____ Source material
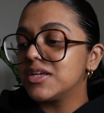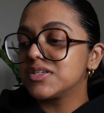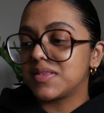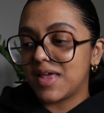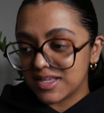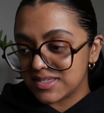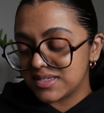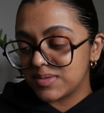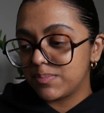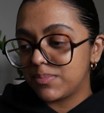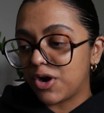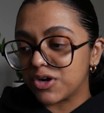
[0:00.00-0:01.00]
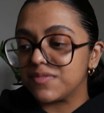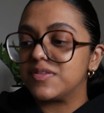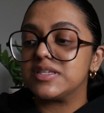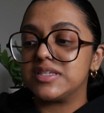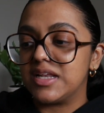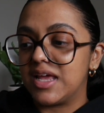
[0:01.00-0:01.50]
So that's part of the
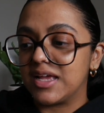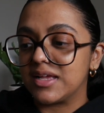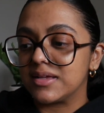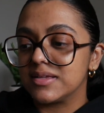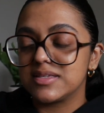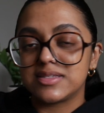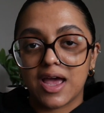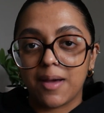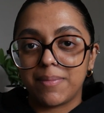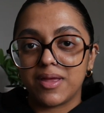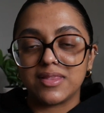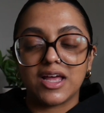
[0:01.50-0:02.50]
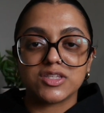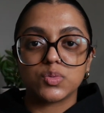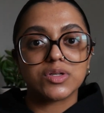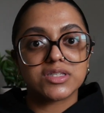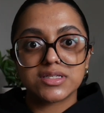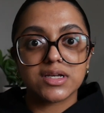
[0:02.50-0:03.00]
seeding step, and that's
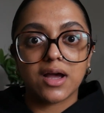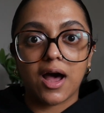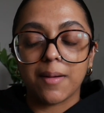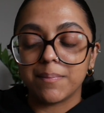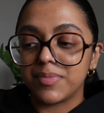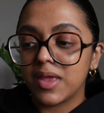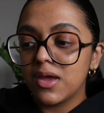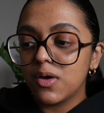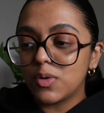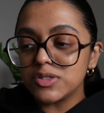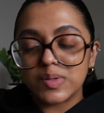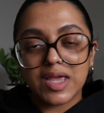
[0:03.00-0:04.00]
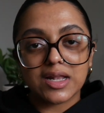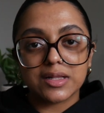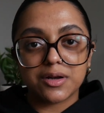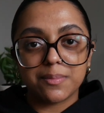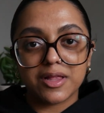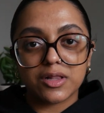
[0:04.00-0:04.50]
what's to come once we get a
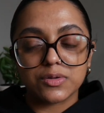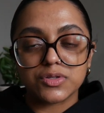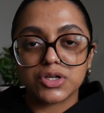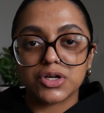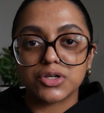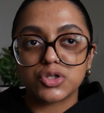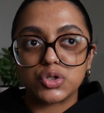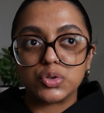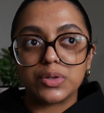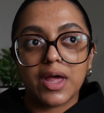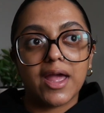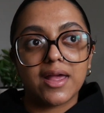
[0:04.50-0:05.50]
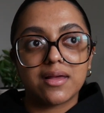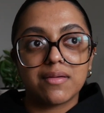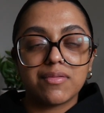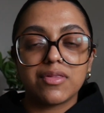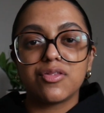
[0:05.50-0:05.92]
little bit closer to like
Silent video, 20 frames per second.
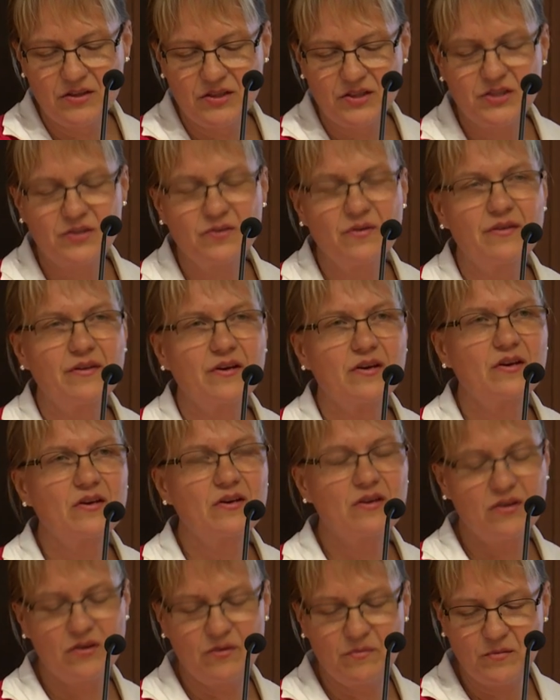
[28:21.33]
to the
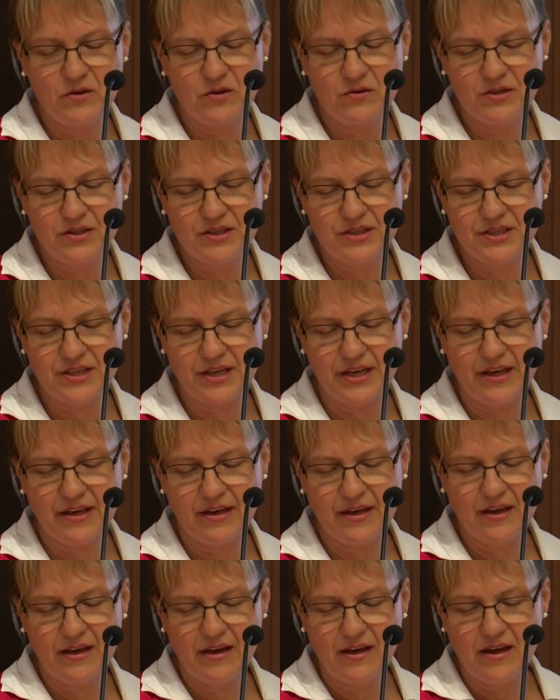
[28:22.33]

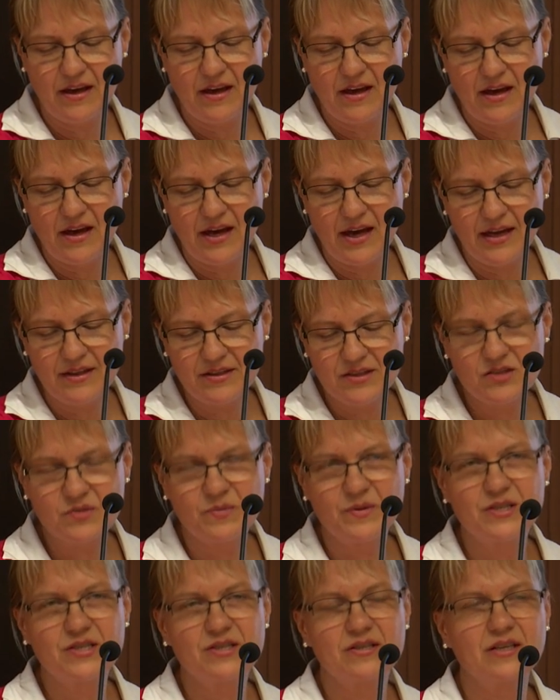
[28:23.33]
community in
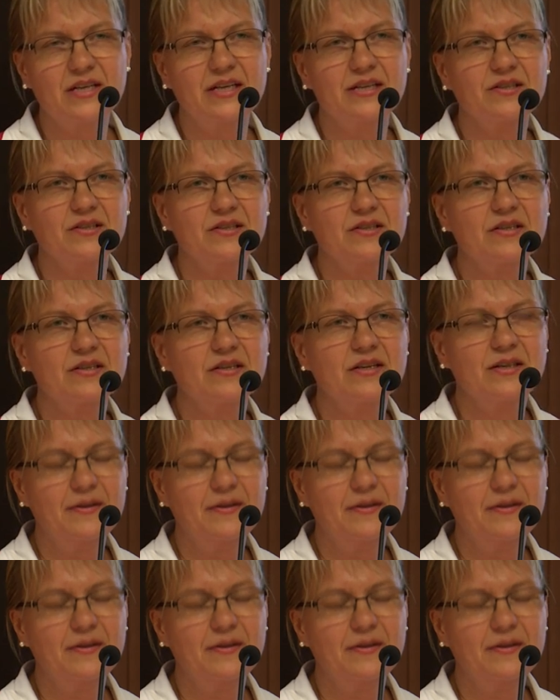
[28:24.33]
Switzerland.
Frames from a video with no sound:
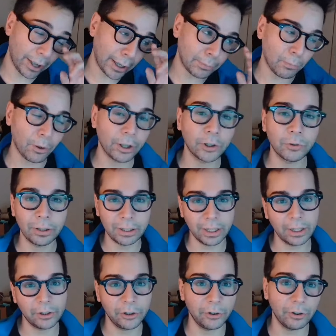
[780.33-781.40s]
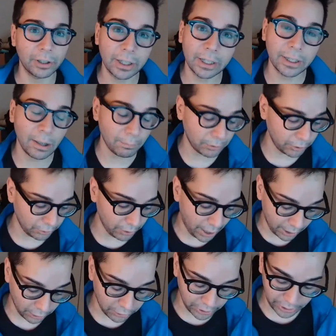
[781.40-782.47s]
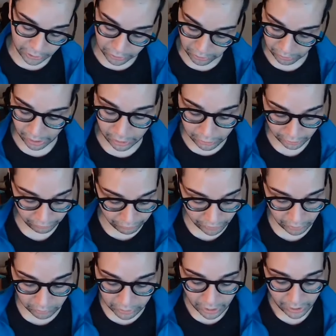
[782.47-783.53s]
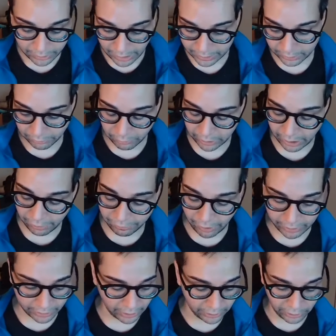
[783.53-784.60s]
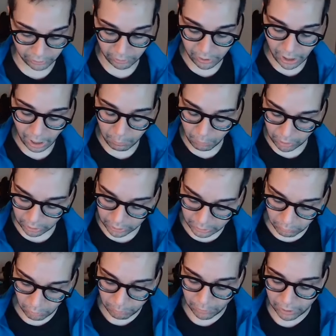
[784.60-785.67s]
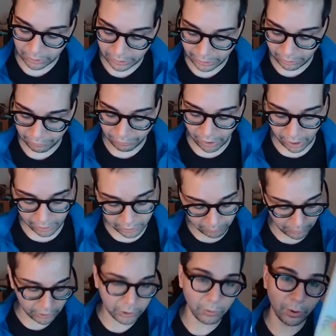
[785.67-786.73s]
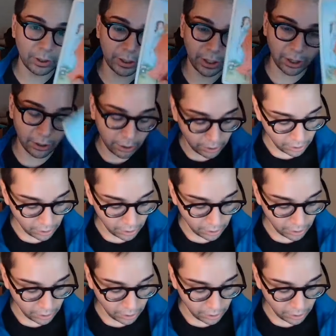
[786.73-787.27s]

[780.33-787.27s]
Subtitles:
it's more intrinsic to your system, to your energy field that's really affecting you. I want one more clarifier, Three of Swords here.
________
### [Problem details]
Write the entries out in full and exactly, omitting every picture.

### [Reply to the exercise]
[0:00.00-0:01.00]
[0:01.00-0:01.50]
So that's part of the
[0:01.50-0:02.50]
[0:02.50-0:03.00]
seeding step, and that's
[0:03.00-0:04.00]
[0:04.00-0:04.50]
what's to come once we get a
[0:04.50-0:05.50]
[0:05.50-0:05.92]
little bit closer to like
Silent video, 20 frames per second.
[28:21.33]
to the
[28:22.33]

[28:23.33]
community in
[28:24.33]
Switzerland.
Frames from a video with no sound:
[780.33-781.40s]
[781.40-782.47s]
[782.47-783.53s]
[783.53-784.60s]
[784.60-785.67s]
[785.67-786.73s]
[786.73-787.27s]

[780.33-787.27s]
Subtitles:
it's more intrinsic to your system, to your energy field that's really affecting you. I want one more clarifier, Three of Swords here.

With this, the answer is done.